NOTICE IS HEREBY GIVEN that, on June 23, 2022, pursuant to Section 104(1)(c) of the Business Corporations Act (Ontario), the holders of at least a majority of the common shares of Akanda Corp. (the "Corporation") passed an ordinary resolution (the "Written Resolution") replacing the board of directors of the Corporation (the "Board"). A copy of the full text of the Written Resolution is attached to this Notice as Schedule "A".

 

Description of the Written Resolution

 

Pursuant to the Written Resolution, the Board was replaced with the nominees of the shareholders signing the Written Resolution.
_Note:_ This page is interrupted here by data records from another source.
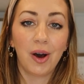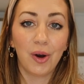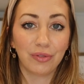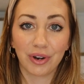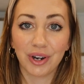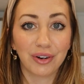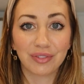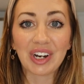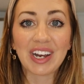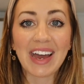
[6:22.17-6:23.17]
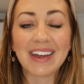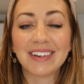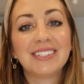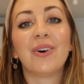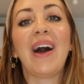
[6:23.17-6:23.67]
over and over
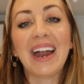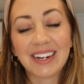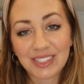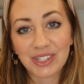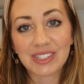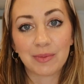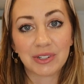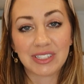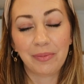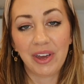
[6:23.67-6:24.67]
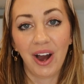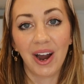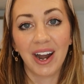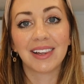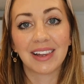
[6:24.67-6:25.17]
again. So add it to your summer
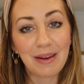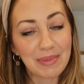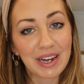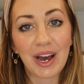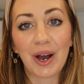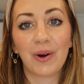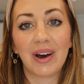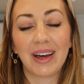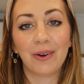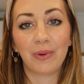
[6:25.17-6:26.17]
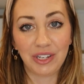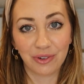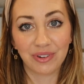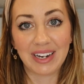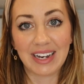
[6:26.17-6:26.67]
TBR. Let me know when
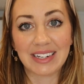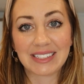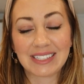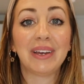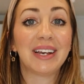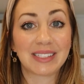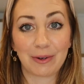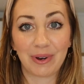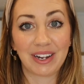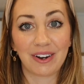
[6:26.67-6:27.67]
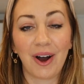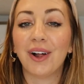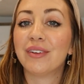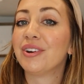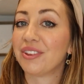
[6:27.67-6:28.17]
you read it because I want to hear
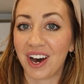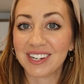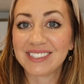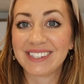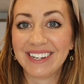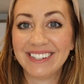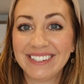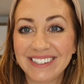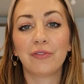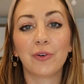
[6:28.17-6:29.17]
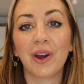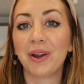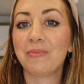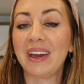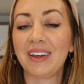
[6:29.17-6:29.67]
all of your thoughts.
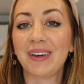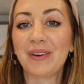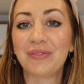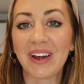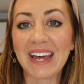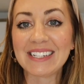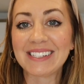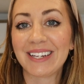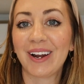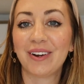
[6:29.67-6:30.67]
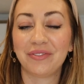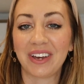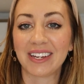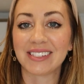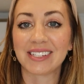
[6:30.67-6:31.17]
For my friends that are
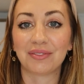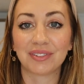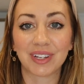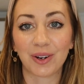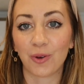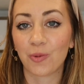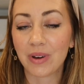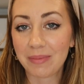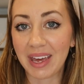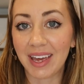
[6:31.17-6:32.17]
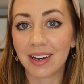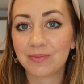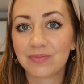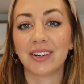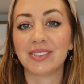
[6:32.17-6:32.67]
fans of Little
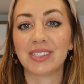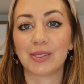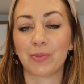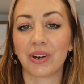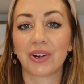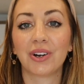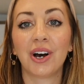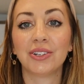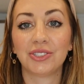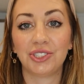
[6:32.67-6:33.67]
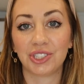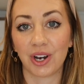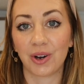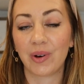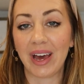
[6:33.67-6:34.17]
Women, there's this book called
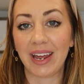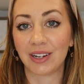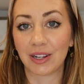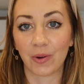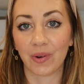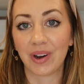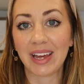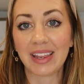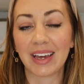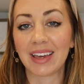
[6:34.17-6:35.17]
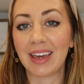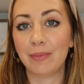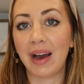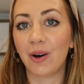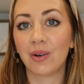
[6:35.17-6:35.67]
Jo and Lori that
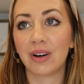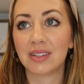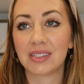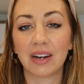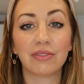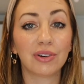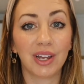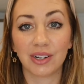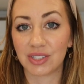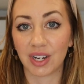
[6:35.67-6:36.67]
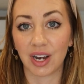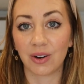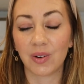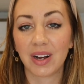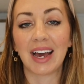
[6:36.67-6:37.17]
came out several years
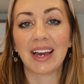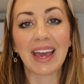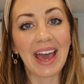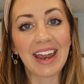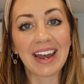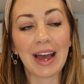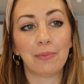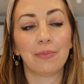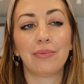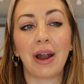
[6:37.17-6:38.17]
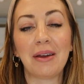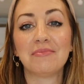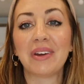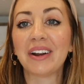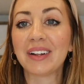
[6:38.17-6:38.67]
ago. Again, I'm
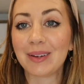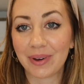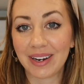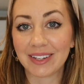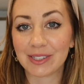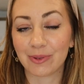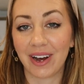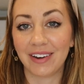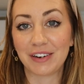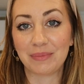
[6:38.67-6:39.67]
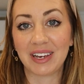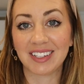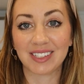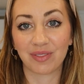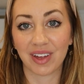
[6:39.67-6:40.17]
primarily putting this one on here
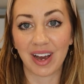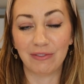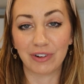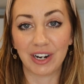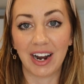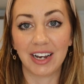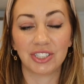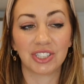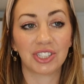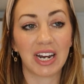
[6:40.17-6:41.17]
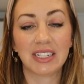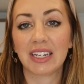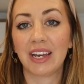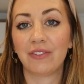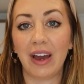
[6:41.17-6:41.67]
because of the cover. I just tried
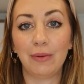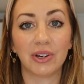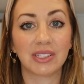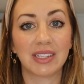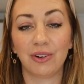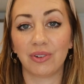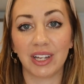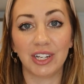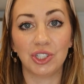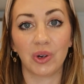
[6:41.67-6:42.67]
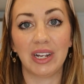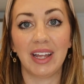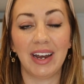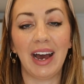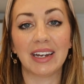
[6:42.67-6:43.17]
to like find books that I really enjoyed
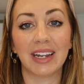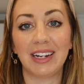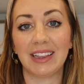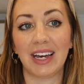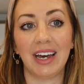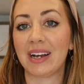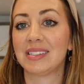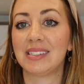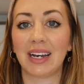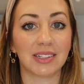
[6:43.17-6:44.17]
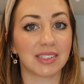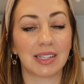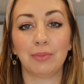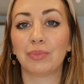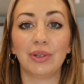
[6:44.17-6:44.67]
that had like the pastels
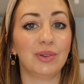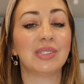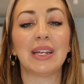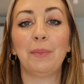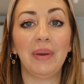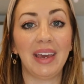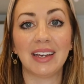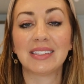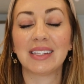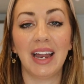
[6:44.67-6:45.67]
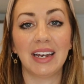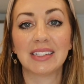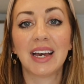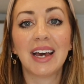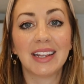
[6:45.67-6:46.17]
and blues and pinks,
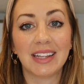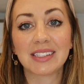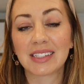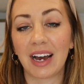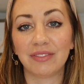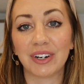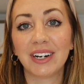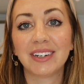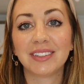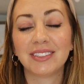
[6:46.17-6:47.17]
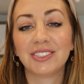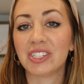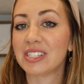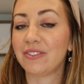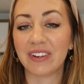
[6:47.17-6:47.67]
and this cover
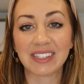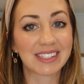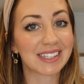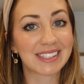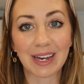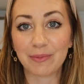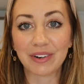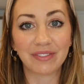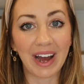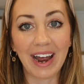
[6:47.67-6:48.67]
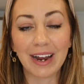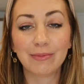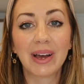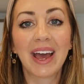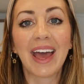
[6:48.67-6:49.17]
just fits the summer vibe,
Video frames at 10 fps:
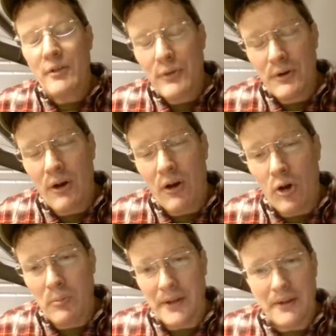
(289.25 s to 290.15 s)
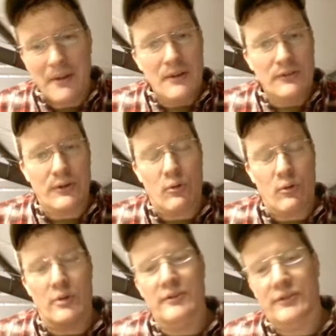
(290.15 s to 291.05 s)
They're in Albany. So
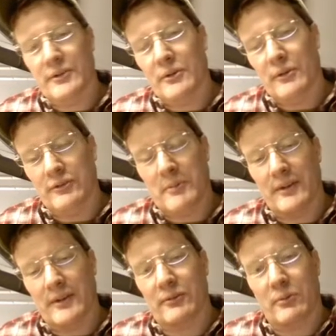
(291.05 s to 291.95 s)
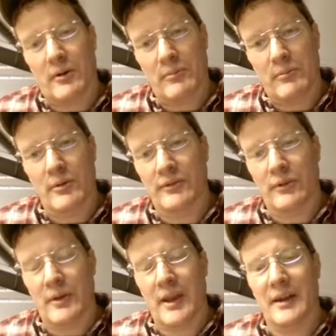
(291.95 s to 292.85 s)
we're in Saratoga Springs, is where our brewery's
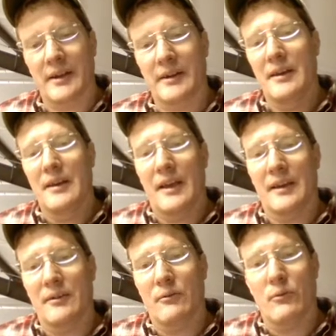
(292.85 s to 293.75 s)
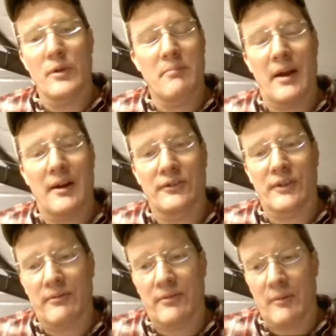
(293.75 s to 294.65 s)
located, and we buy our
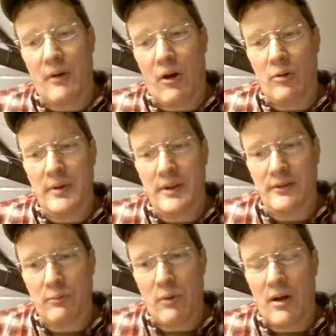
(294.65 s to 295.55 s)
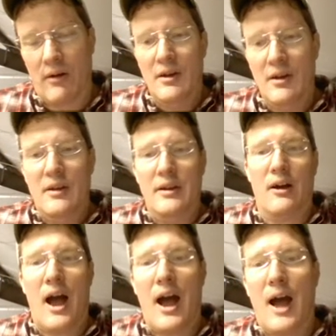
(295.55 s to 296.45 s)
stuff from Albany as well. Now
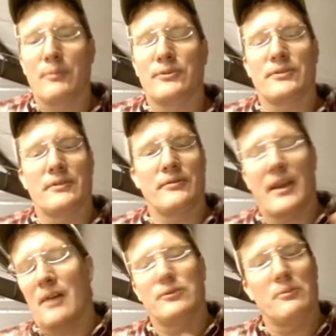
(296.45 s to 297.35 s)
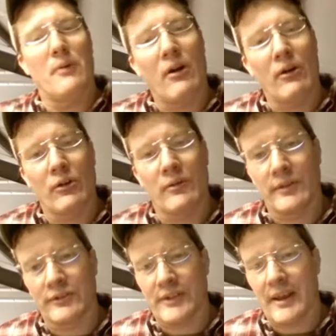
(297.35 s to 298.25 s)
hops, that comes from all over
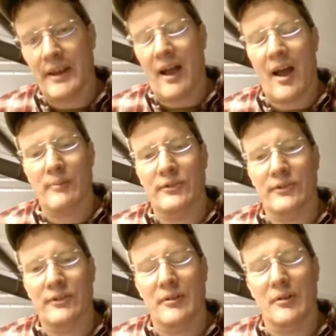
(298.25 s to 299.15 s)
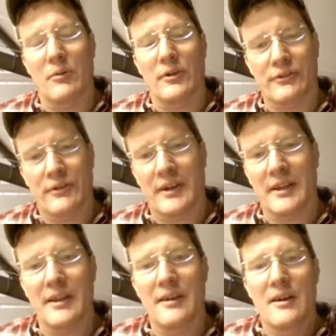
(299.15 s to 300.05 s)
the state. Hops is a little more
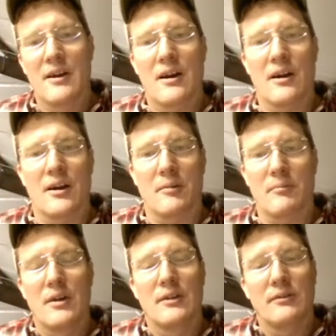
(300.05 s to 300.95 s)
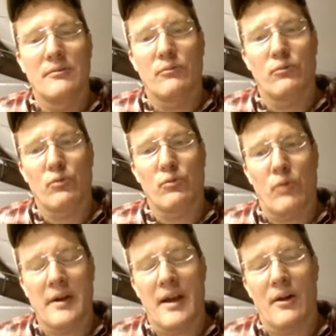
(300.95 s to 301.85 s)
tricky.
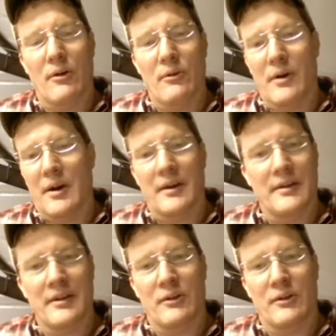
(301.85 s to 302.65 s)
right now,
Following the Written Resolution, the Board consists of: Tejinder Virk, Harvinder Singh, Mohsen Rahimi, Jatinder Dhaliwal and Katharyn Field.

 

Reasons for the Written Resolution

 

The shareholders signing the Written Resolution elected to pass the Written Resolution in lieu of a shareholder meeting to replace the Board with immediate effect.

 

DATED at Toronto, Ontario, Canada as of June 30, 2022.

 

  BY ORDER OF THE BOARD OF DIRECTORS
   
  (signed) "Tejinder Virk"
   
  Tejinder Virk, Chief Executive Officer

 

 

 

 

SCHEDULE "A"

 

RESOLUTION OF THE SHAREHOLDERS OF AKANDA CORP.

 

Passed as a written resolution of the shareholders pursuant to section 104(1)(c) of the Business Corporation Act (Ontario) (the "Act") dated as of June 23, 2022.

 

APPOINTMENT AND REMOVAL OF DIRECTORS

 

WHEREAS:

 

A.The shareholders signing these resolutions represent in the aggregate 54.1% of the voting securities of the Corporation (the "Shareholders").

 

B.Section 104(1)(c) of the Act permits the Corporation to adopt a resolution in writing signed by the holders of at least a majority of the shares entitled to vote, in lieu of a meeting of the Corporation’s shareholders.

 

C.The Shareholders wish to remove the following existing directors of the Corporation:

 

Louisa Mojela

Philip van den Berg 

Charles Kié

Gila Jones

Gugu Dinegaan

Bridget Baker

 

D.The Shareholders wish to appoint the following new directors (the "New Directors"):

 

Katie Field

Harvinder Singh 

Jatinder Dhaliwal

Mohsen Rahimi

 

E.Section 122(1) of the Act allows the shareholders of the Corporation to remove, by ordinary resolution, any director or directors from office.

 

F.Section 119(4) of the Act allows the shareholders of the Corporation to appoint, by ordinary resolution, directors to hold office for a term subject to the provisions of the Act.

 

G.The New Directors are eligible to perform the duties of a director in accordance with the by-laws of the Corporation and the Act, and have provided their consent to act as directors of the Corporation.

 

 

 

 

BE RESOLVED THAT:

 

1.The following current directors of the Corporation be and are hereby removed as directors of the Corporation effective immediately:

 

Louisa Mojela

Philip van den Berg

Charles Kié 

Gila Jones

Gugu Dinegaan

Bridget Baker

 

2.The following individuals be and are hereby appointed as directors of the Corporation effective immediately, to hold office until the close of the next annual meeting of the shareholders, until they resign or until a successor is elected:

 

Katie Field

Harvinder Singh

Jatinder Dhaliwal

Mohsen Rahimi

 

3.The following individuals are confirmed to be the directors of the Corporation as of the date hereof:

 

Tejinder Virk

Katie Field

Harvinder Singh

Jatinder Dhaliwal

Mohsen Rahimi

 

4.Any law firm appointed by the Corporation, or such other law firm as may be appointed solicitors, agents and legal representatives of the Corporation by the Board for purposes of signing and filing, where permitted, (electronically or otherwise) any notice or other document recording the change of directors in the province of Ontario and those jurisdictions designated by an officer or director of the Corporation.

 

5.These resolutions may be signed in as many counterparts as may be necessary and delivered by electronic recorded means (including by electronic mail or DocuSign) and each of which so signed will be deemed to be an original and such copies together will constitute one and the same instrument.